Saved data entries
|---|

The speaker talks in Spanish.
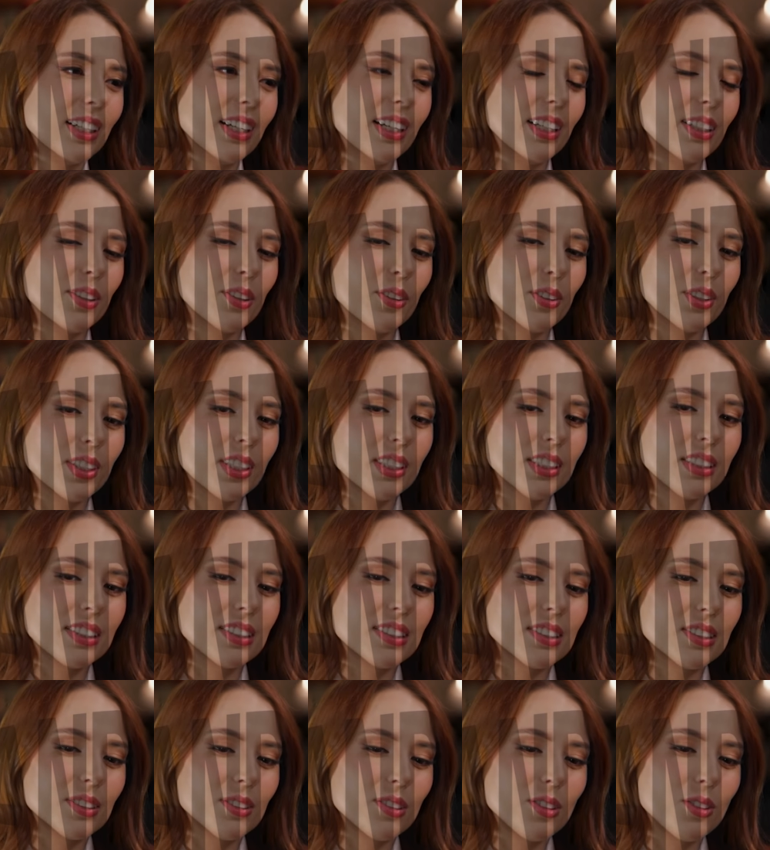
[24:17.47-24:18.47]

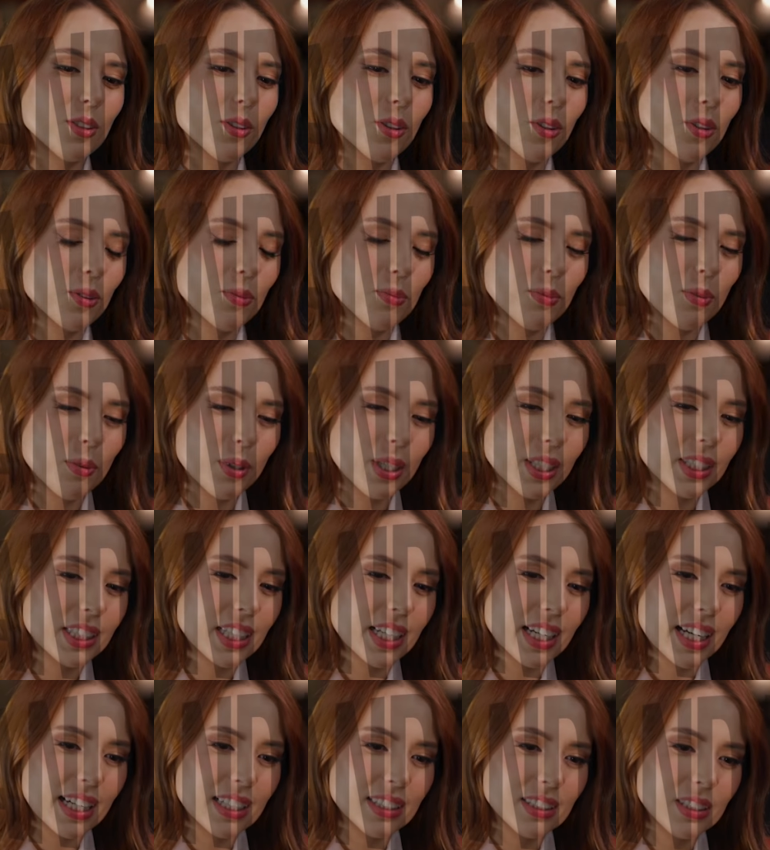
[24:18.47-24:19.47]
Entonces yo me voy a
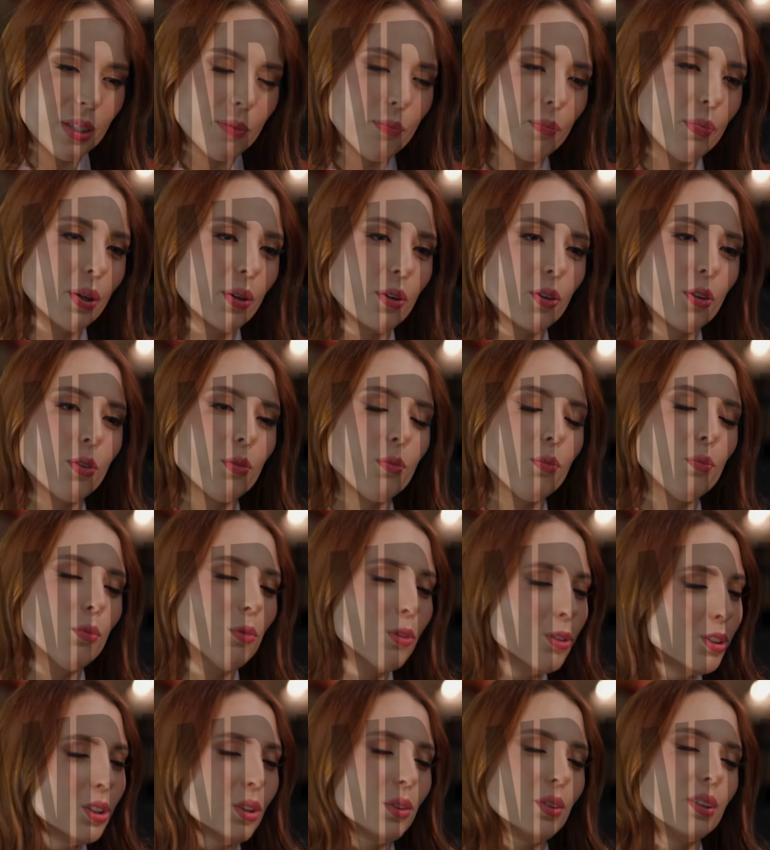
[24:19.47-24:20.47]
entregar siempre con
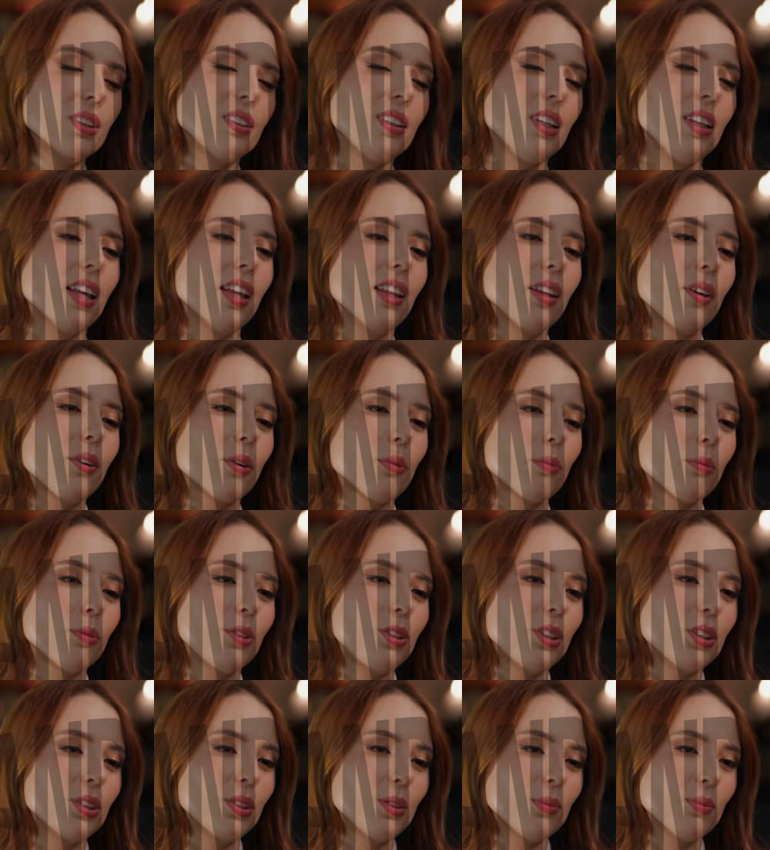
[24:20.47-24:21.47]
mucha honestidad y con
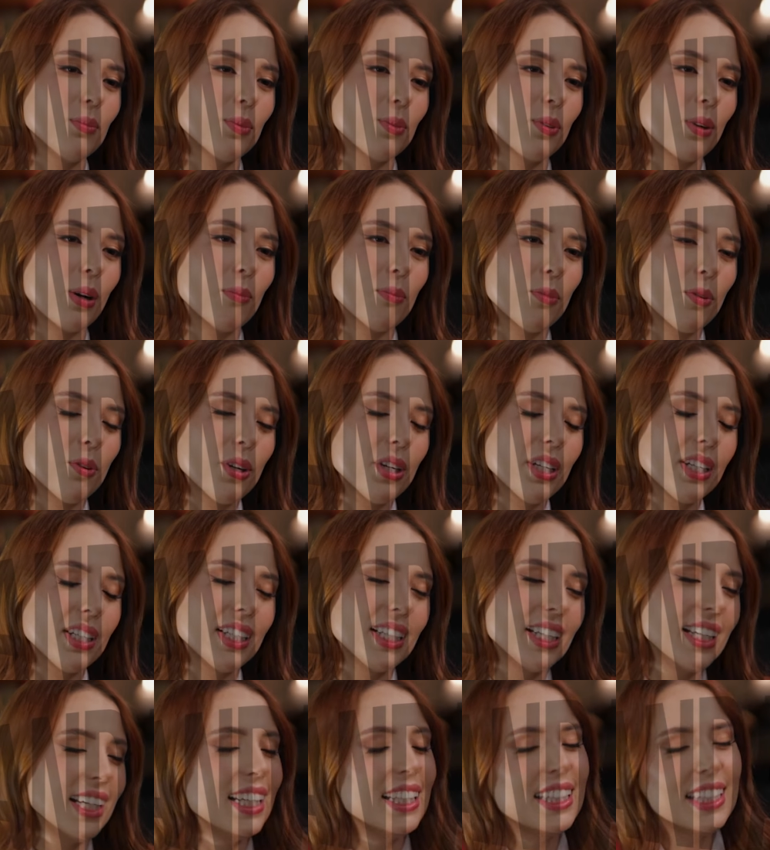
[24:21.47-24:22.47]
muchísimo amor.
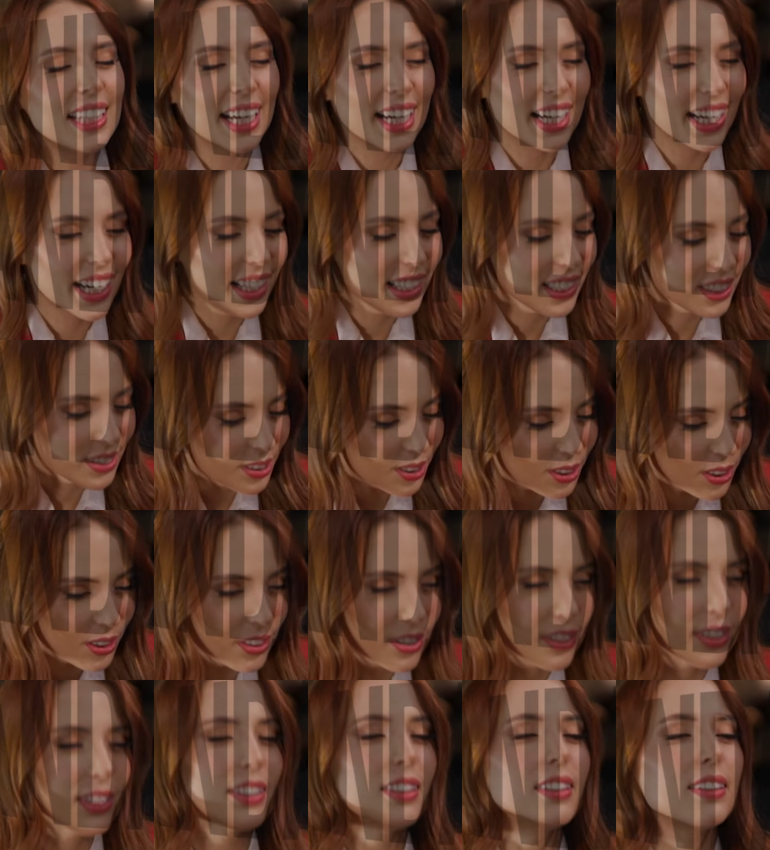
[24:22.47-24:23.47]
Y te agradezco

|---|

All lines after and including the one with "[24:19.47-24:20.47]", through the end of the entries above, should be output exactly and by themselves. The pictures are to be left out.

[24:19.47-24:20.47]
entregar siempre con
[24:20.47-24:21.47]
mucha honestidad y con
[24:21.47-24:22.47]
muchísimo amor.
[24:22.47-24:23.47]
Y te agradezco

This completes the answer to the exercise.